Ten design sliders that facilitate making tradeoffs and design decisions in every new evaluation phase, based on a careful balancing of the three quality standards.
Typical methods that can be combined and embedded in a PIALA-based mixed design, depending on the user requirements, include:
Methods that can generate quantified qualitative data of changes alongside the impact pathways (e.g. signified perceptions and story fragments, relationship change maps, causal flow maps, benefit scorings and rankings) that can be subjected to quantitative analysis if collected at a large-enough scale. Examples are: Rubrics-based Self-Assessments, Mixed-Surveys, Social Network & System Mapping, Constituent Voice, Participatory Statistics, and SenseMaker.
Methods that can generate more in-depth systemic explanations of the observed changes through mixed and group-based inquiry and dialogue in a Multi-Case Study design. Examples are: Outcome Harvesting, Sustainable Return on Investment, PhotoVoice, and Participatory Sensemaking. Also Constituent Voice and Participatory Statistics apply group-based dialogue and analysis tools that generate systemic explanations.

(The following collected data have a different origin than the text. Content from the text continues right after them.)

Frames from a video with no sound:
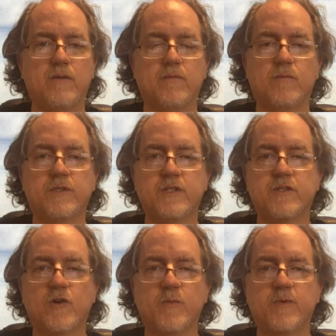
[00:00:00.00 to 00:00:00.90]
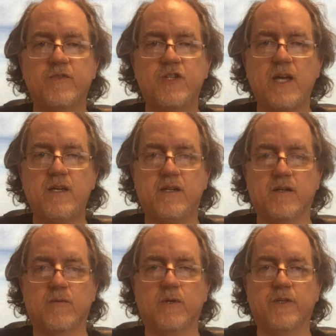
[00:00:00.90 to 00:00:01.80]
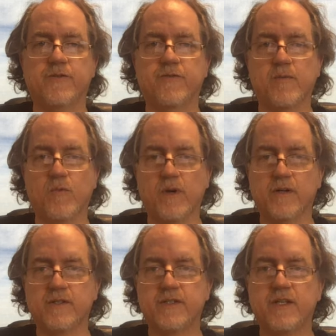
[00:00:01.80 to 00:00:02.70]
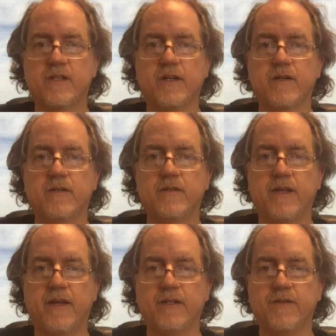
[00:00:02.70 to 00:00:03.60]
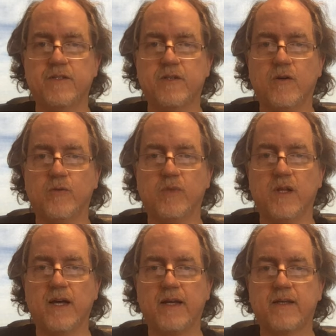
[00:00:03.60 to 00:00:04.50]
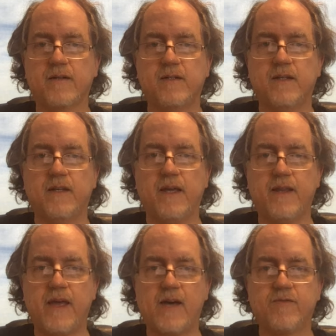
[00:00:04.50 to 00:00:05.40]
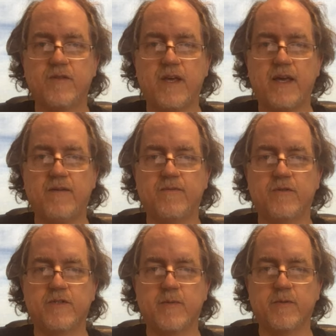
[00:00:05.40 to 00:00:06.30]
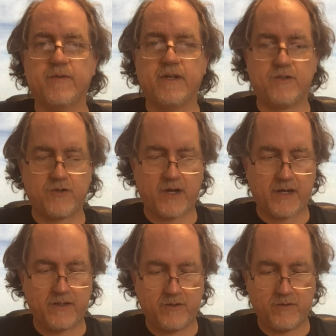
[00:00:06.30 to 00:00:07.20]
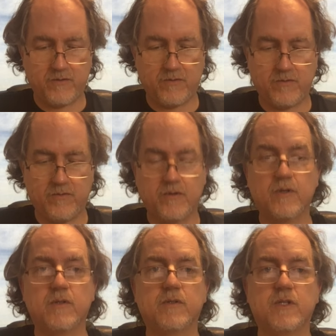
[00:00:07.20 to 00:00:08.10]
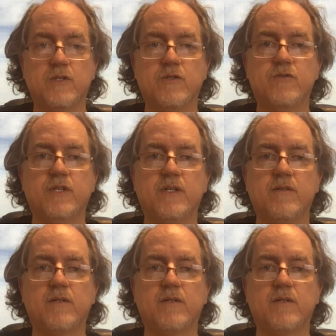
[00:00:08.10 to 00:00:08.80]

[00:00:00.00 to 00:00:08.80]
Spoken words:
What's the scope of j here? Well, it's from where it's declared to the end of its code block. And after that, for example, if I try to use it,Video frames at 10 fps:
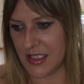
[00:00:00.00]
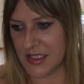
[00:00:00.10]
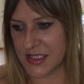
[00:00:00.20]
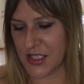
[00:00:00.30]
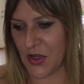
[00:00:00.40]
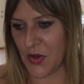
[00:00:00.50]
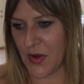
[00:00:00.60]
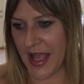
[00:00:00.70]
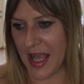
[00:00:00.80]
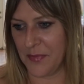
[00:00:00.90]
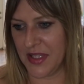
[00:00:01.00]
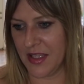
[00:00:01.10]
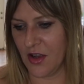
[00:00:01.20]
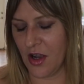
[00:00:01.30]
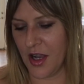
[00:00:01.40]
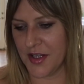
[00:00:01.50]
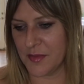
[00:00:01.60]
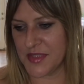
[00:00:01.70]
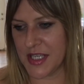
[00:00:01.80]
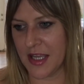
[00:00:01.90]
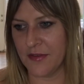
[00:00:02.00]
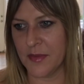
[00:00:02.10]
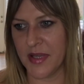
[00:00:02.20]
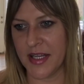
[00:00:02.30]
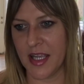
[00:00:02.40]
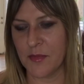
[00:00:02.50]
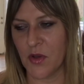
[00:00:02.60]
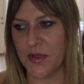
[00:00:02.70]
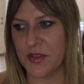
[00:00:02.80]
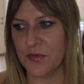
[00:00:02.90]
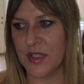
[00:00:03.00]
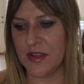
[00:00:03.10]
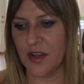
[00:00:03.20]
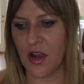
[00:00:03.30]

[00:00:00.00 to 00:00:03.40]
So happy autumn to everybody. I'm going to read the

In a PIALA-based mixed design, methods are chosen to complement and analytically build upon one another, while also overlapping to allow for systematic cross-checking. They are chosen to probe for evidence and explanations of planned as well as emerging changes, accounting for both predictable and unpredictable influences and risks, while facilitating the discovery of unknown pathways.

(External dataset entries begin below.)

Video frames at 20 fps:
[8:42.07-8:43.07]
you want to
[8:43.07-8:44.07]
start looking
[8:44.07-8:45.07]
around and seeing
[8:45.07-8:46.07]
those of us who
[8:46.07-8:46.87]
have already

Participatory methods and tools are used in interactive group settings (e.g. facilitated dialogues, focus-group discussions and cross-stakeholder sensemaking events) to foster collective ‘mapping’, ‘measuring’ and ‘valuing’. These are adapted to the local contexts and cultures, using local forms of dialogue and knowledge while remaining cognizant of local politics and power dynamics. Contribution Tracing is used for the within-case causal analysis, ensuring the evidence is robust. The evidence generated through this methodological synergy underpins the final Configurational Analysis for cross-case comparison and Participatory Sensemaking for cross-validation and collective valuing of contribution.